How to return all movies with the same crew in neo4j?

Some alternate approaches that may be more efficient (check using PROFILE):

Only match from movies to actors once, then collect them and UNWIND them the number of times you need to generate cross products, then filter out and compare. This saves you from having to hit the db multiple times, since all you need is the data obtained from the first match.
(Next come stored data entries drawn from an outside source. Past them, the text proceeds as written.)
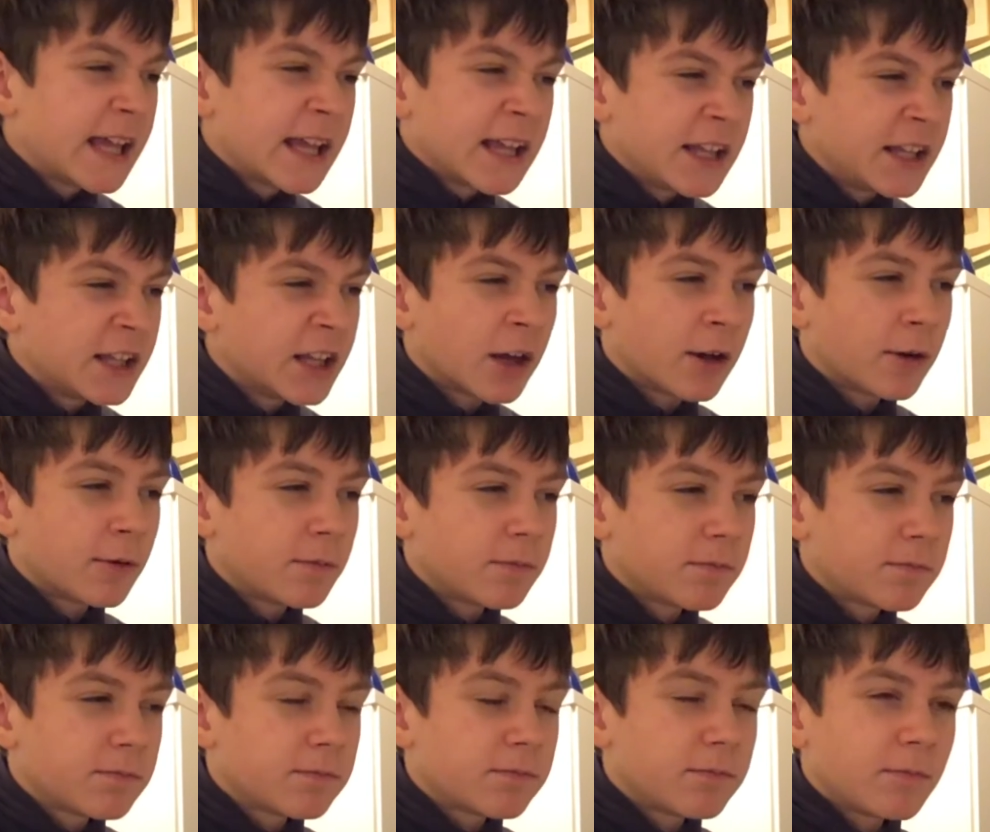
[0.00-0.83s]
When
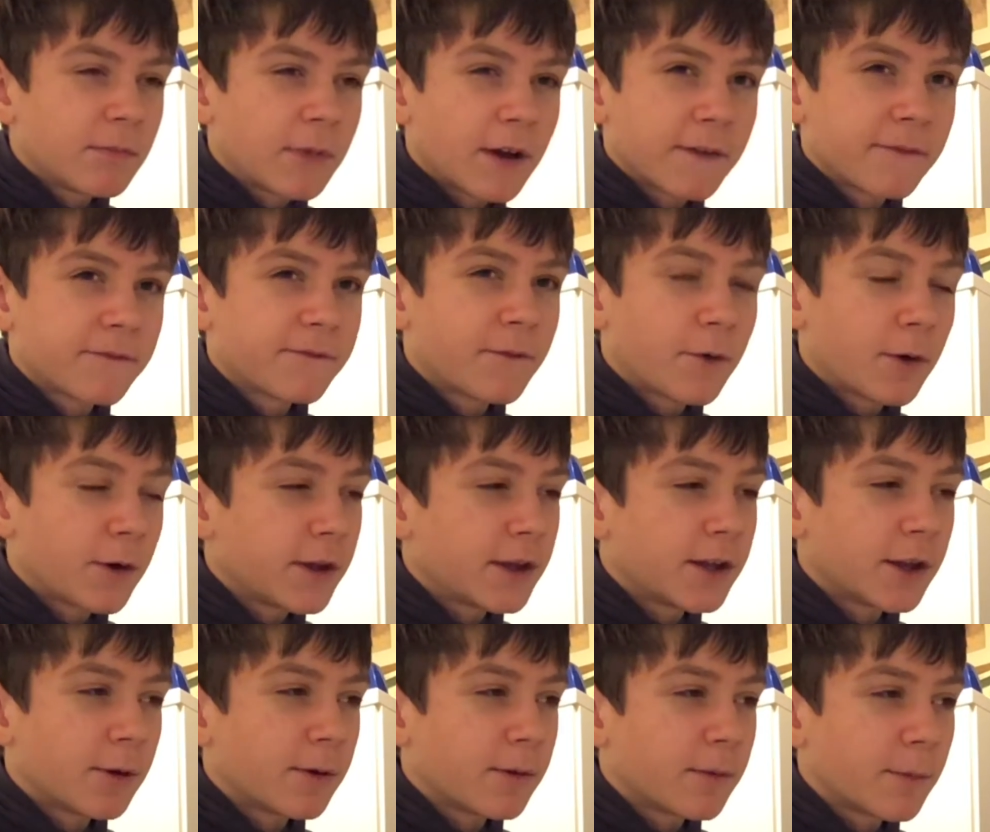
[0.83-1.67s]

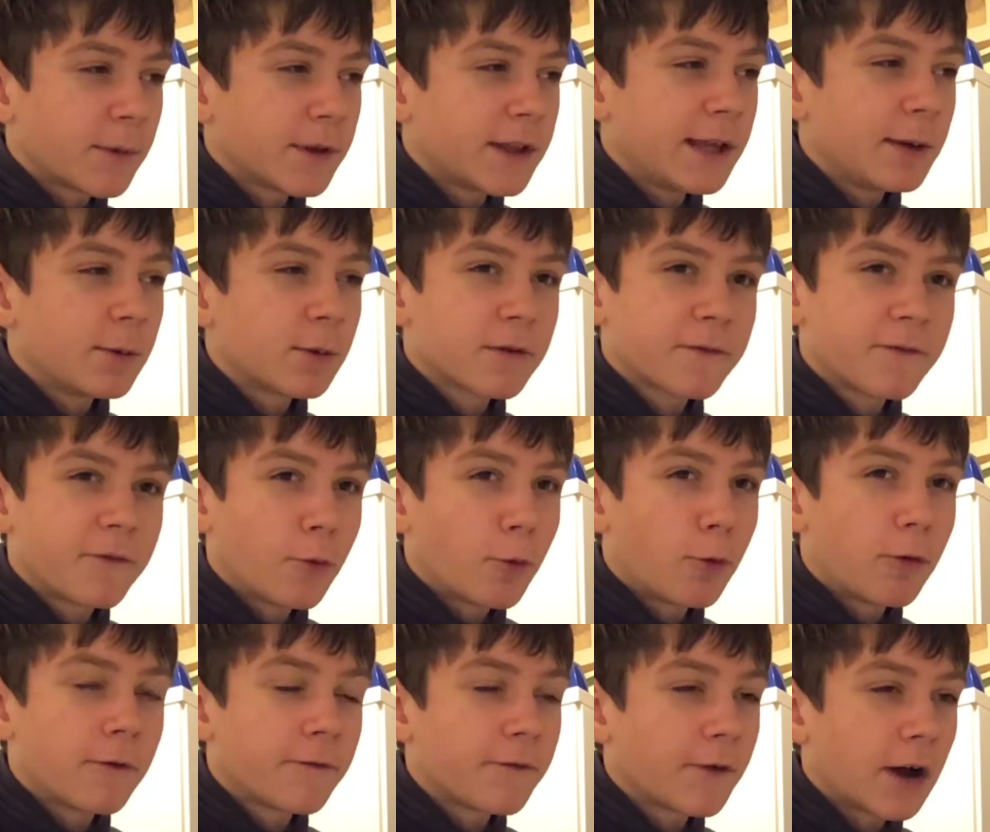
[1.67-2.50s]
he was 4
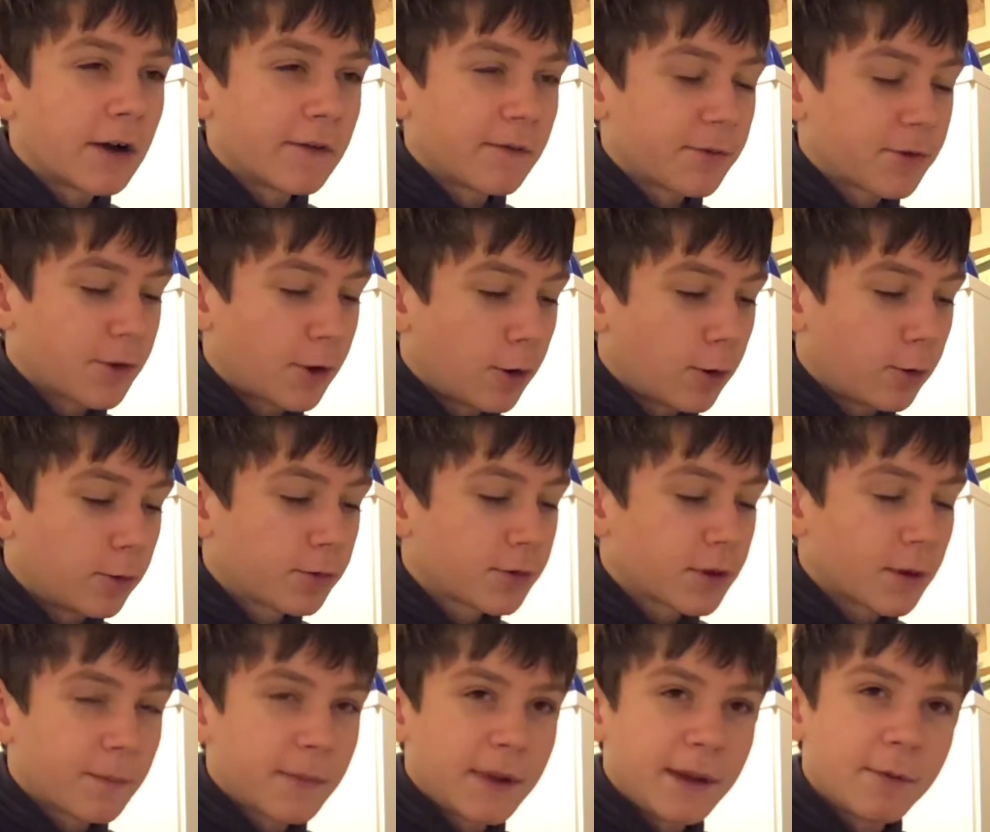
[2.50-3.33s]
or 5 years old,
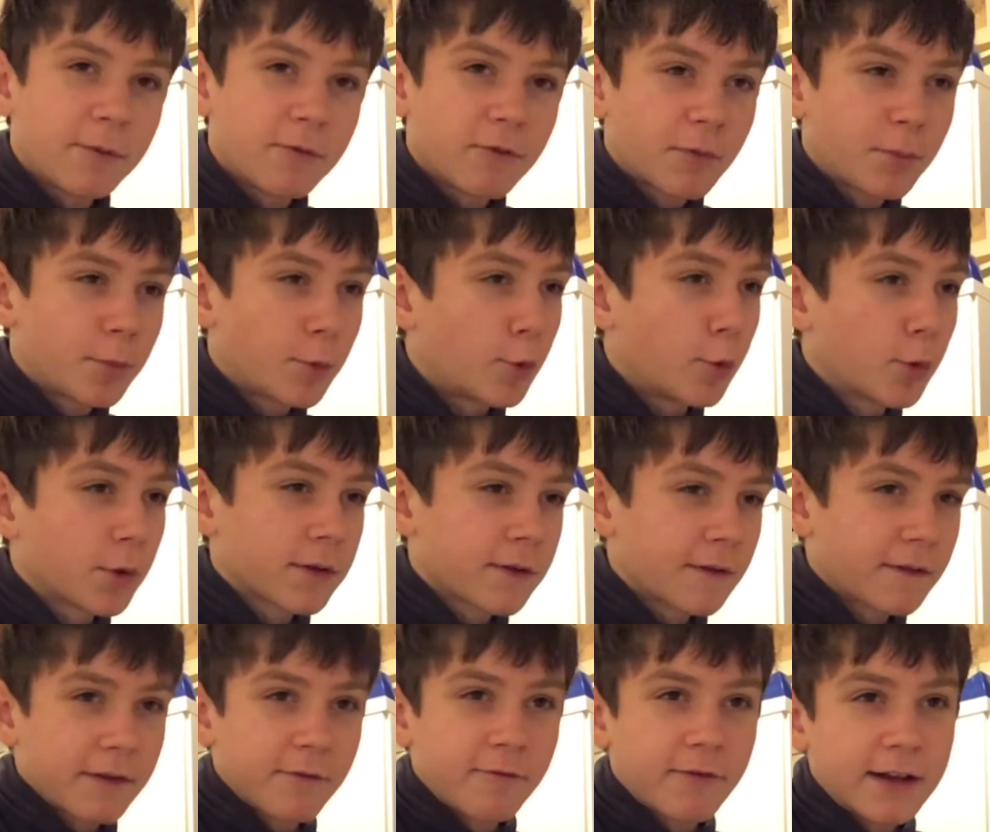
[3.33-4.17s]
some people report
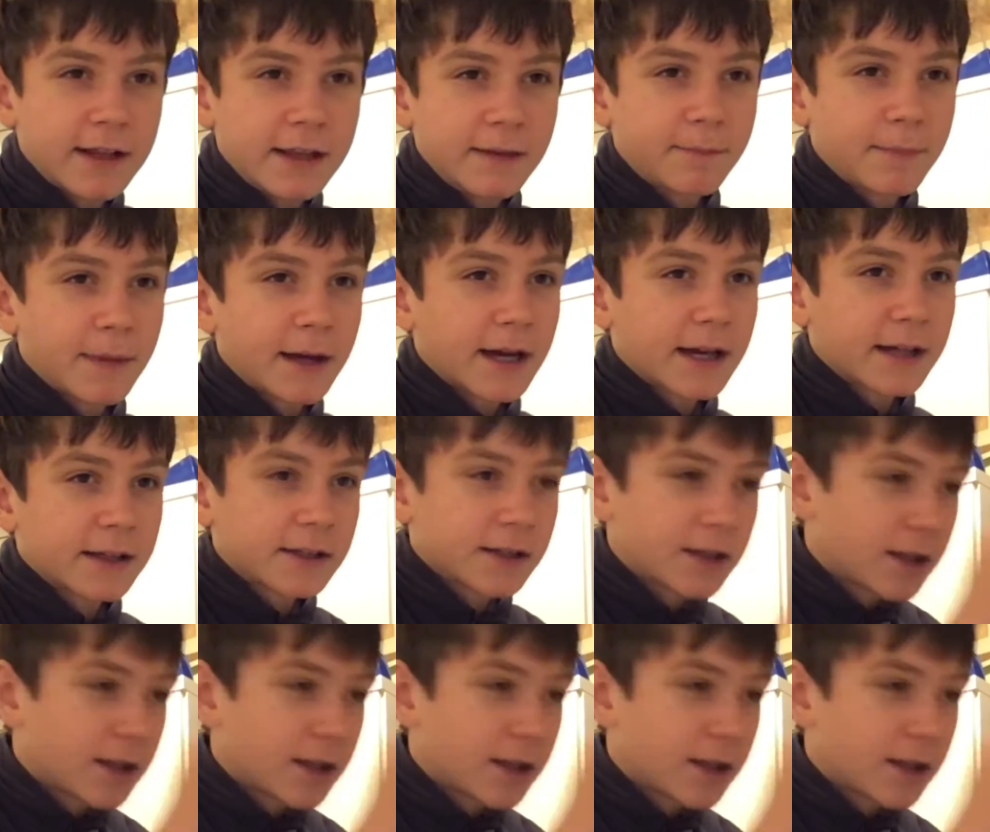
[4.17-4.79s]
having really bad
I'm going to borrow Bruno's query and tweak it a bit.

// match the first movie and all its actors
match (m1:Movie)<-[:ACTED_IN]-(a1:Person)
// order actors by name
with m1, a1 order by a1.name
// store ordered actors into actors1 variable
with m1, collect(a1) as actors1
// collect this data into a single collection
with collect({m:m1, actors:actors1}) as data
// generate cross product of the data
unwind data as d1
unwind data as d2
with d1, d2
// prevent comparison against the same movie, or the same pairs in different orders
where id(d1.m) < id(d2.m) and d1.actors = d2.actors
// return movies that have the same actors
return d1.m, d2.m

Alternately, you can group movies by their actors and only return movies that are grouped accordingly:

// match the first movie and all its actors
match (m1:Movie)<-[:ACTED_IN]-(a1:Person)
// order actors by name
with m1, a1 order by a1.name
// store ordered actors into actors1 variable
with m1, collect(a1) as actors1
// group movies with their sets of actors
with collect(m1) as movies, actors1
// only interested in where multiple movies have the same actor sets
where size(movies) > 1
// return the collection of movies with the same actors
return movies

The second query is likely better here, as you get all movies with the same cast, rather than getting pairs per row.

This query should work:

// match the first movie and all its actors
match (m1:Movie)<-[:ACTED_IN]-(a1:Person)
// order actors by name
with m1, a1 order by a1.name
// store ordered actors into actors1 variable
with m1, collect(a1) as actors1
// match the second movie and all its actors
match (m2:Movie)<-[:ACTED_IN]-(a2:Person)
// avoid match the same movie with where id(m1) > id(m2)
where id(m1) > id(m2)
// order actors of m2 by name
with m1, m2, actors1, a2 order by a2.name
// store ordered actors of m2 into actors2 variable
// pass to the next context only when the ordered arrays (actors1 and actors2) are equals
with m1, m2, actors1, collect(a2) actors2 where actors1 = actors2
// return movies that have the same actors
return m1, m2 

Using the movie database (:play movie graph) this query produced this output:

╒══════════════════════════════════════════════════════════════════════╤══════════════════════════════════════════════════════════════════════╕
│"m1"                                                                  │"m2"                                                                  │
╞══════════════════════════════════════════════════════════════════════╪══════════════════════════════════════════════════════════════════════╡
│{"title":"The Matrix Revolutions","tagline":"Everything that has a beg│{"title":"The Matrix Reloaded","tagline":"Free your mind","released":2│
│inning has an end","released":2003}                                   │003}                                                                  │
└──────────────────────────────────────────────────────────────────────┴──────────────────────────────────────────────────────────────────────┘